愛知県警・苅屋署によると警察が事件を認知したのは二十ハ日の午前九時ごろ。当該高校の教員から「女子学生が屋上から転落した」と通報が寄せられた。警察の調べによると屋上付近に遺書等は見つかっておらず、苅屋市の警察は事故と自殺の両面から調査をしている』
「……大丈夫?」
僕が凄い顔をしていたのだろう、目を通し終わった外山さんは顔を上げて言った。
「少し思い出しただけだから」
「でも、八月二七日か」
外山さんは手を合わせ、目を閉じた。
「丹野くん、この記事印刷する?」
「できれば」
「分かった。ちょっと、待ってて」
横に置かれたプリンターから当時の記事が印刷される。プリントアウトされた記事を僕に渡して、彼女は言った。
「はい。それで、これからどうするの?」
「ありがとう。今から高校かな。たぶん、補講期間のはずだから」
六年前と変わらなければだが。
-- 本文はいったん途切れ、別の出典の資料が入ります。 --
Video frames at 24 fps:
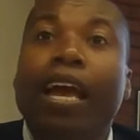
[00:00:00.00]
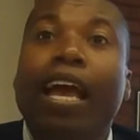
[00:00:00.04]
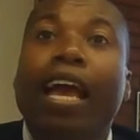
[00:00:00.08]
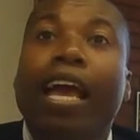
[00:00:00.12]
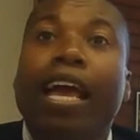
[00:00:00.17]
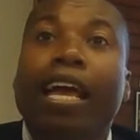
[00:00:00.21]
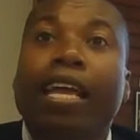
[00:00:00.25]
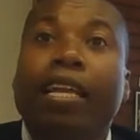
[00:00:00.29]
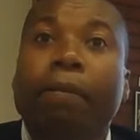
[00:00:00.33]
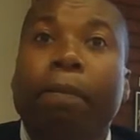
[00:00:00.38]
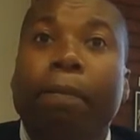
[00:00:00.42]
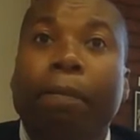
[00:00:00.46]

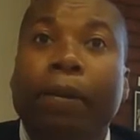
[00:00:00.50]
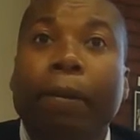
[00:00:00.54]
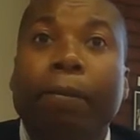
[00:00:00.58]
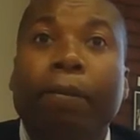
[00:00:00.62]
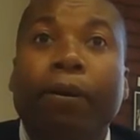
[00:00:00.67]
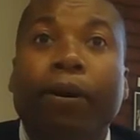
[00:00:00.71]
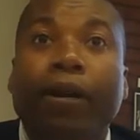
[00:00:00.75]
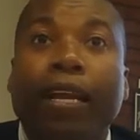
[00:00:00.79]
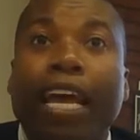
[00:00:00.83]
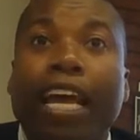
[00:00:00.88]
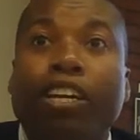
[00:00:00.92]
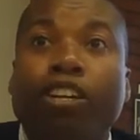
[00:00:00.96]
and
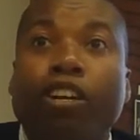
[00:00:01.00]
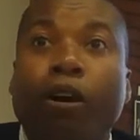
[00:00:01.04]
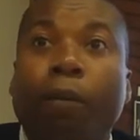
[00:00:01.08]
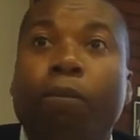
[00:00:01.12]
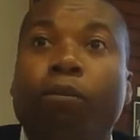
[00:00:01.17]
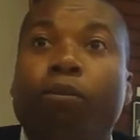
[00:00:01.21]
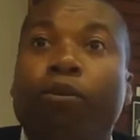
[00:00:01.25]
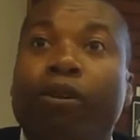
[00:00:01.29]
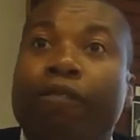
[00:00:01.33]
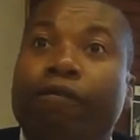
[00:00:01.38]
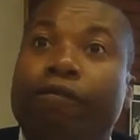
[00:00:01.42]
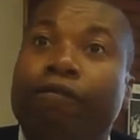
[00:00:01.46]
people end
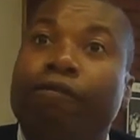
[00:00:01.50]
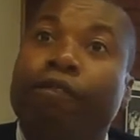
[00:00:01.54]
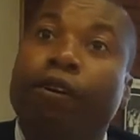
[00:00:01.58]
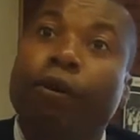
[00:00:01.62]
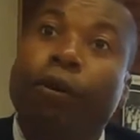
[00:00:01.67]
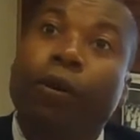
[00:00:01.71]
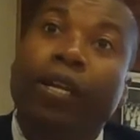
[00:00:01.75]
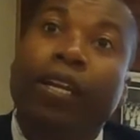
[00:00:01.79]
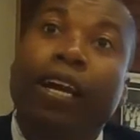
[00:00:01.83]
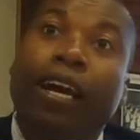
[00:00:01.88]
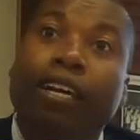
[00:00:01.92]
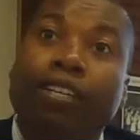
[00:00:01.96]
up with
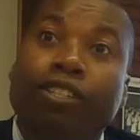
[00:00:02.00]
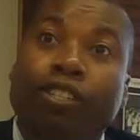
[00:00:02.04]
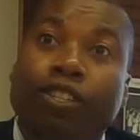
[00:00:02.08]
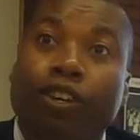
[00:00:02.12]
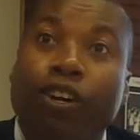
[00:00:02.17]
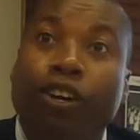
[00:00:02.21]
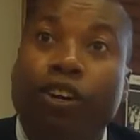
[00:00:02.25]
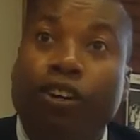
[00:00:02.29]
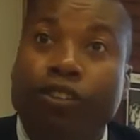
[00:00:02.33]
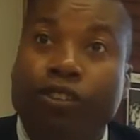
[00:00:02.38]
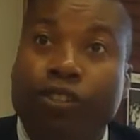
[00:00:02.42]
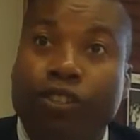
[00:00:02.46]
very large
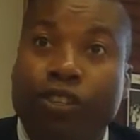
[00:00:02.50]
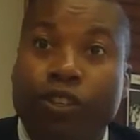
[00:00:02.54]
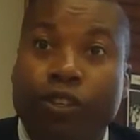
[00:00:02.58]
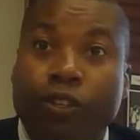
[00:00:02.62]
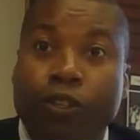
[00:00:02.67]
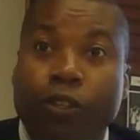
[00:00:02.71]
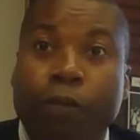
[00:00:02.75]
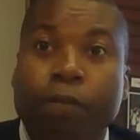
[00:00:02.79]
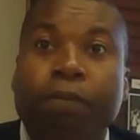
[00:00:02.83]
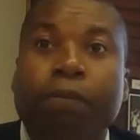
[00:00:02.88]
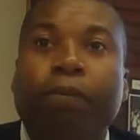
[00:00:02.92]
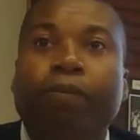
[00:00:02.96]

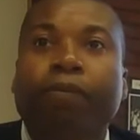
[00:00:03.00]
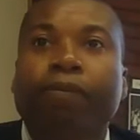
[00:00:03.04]
ulcers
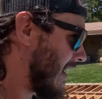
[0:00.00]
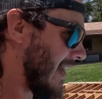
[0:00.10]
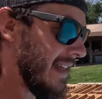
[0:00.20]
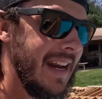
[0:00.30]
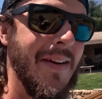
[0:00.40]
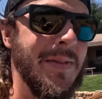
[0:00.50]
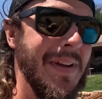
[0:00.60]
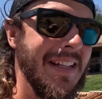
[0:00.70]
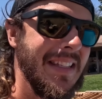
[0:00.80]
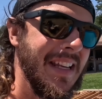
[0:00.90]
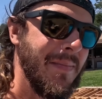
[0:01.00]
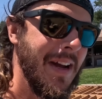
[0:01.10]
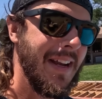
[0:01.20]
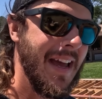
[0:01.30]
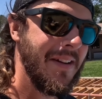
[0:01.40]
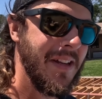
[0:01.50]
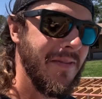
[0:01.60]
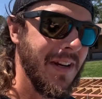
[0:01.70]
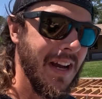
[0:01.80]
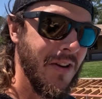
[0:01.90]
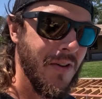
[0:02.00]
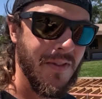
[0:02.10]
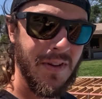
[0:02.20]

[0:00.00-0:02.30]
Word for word: I thought I was being slick by cantilevering out over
不意に彼女の声が小さくなった。
「明日じゃ、だめなの?」
僕は最初、言っている意味が分からなかった。
「だめって訳じゃないけど」
「明日、もう帰るの?」
「三日まで居るつもりかな」
「じゃあ、明日にしてよ」
「もしかして着いてくるつもりか?」
「だめ?」
「だめ」
反射的にそう答えたが、なぜなのかは自分でも分からなかった。
「なんでだめなの?」
「うちの高校、部外者は入れないんだ」
「丹野くんも部外者でしょ?」
「卒業生は別さ」
「六年も前なのに?」
「今でも高校から広報が届くよ」
外山さんは、ふーっと深いため息を吐き、断固とした口調で言った。
「正門までならいいでしょ? 丹野くんの聴き取りが終わるまで待ってるから」
そこまで言われたら、僕も頷くしかなかった。
「じゃあさ」
外山さんはスマホを取り出す。桜色のシンプルなケースだった。
「連絡先教えて?」
僕は自分のスマホを取り出したが、久しぶりの交換はやけに手間取った。
「これで、いいんだっけ?」
「うん! 後から連絡するね」そう言い残し、彼女は仕事に戻っていった。
すぐにスマホが鳴る。外山さんからだ。「よろしくね!」と書かれた可愛らしいスタンプが送られてきた。
女の子のメッセージが一番上に来るのはこのスマホにして以来、初めてのことで、僕はしばらくそれを見つめていた。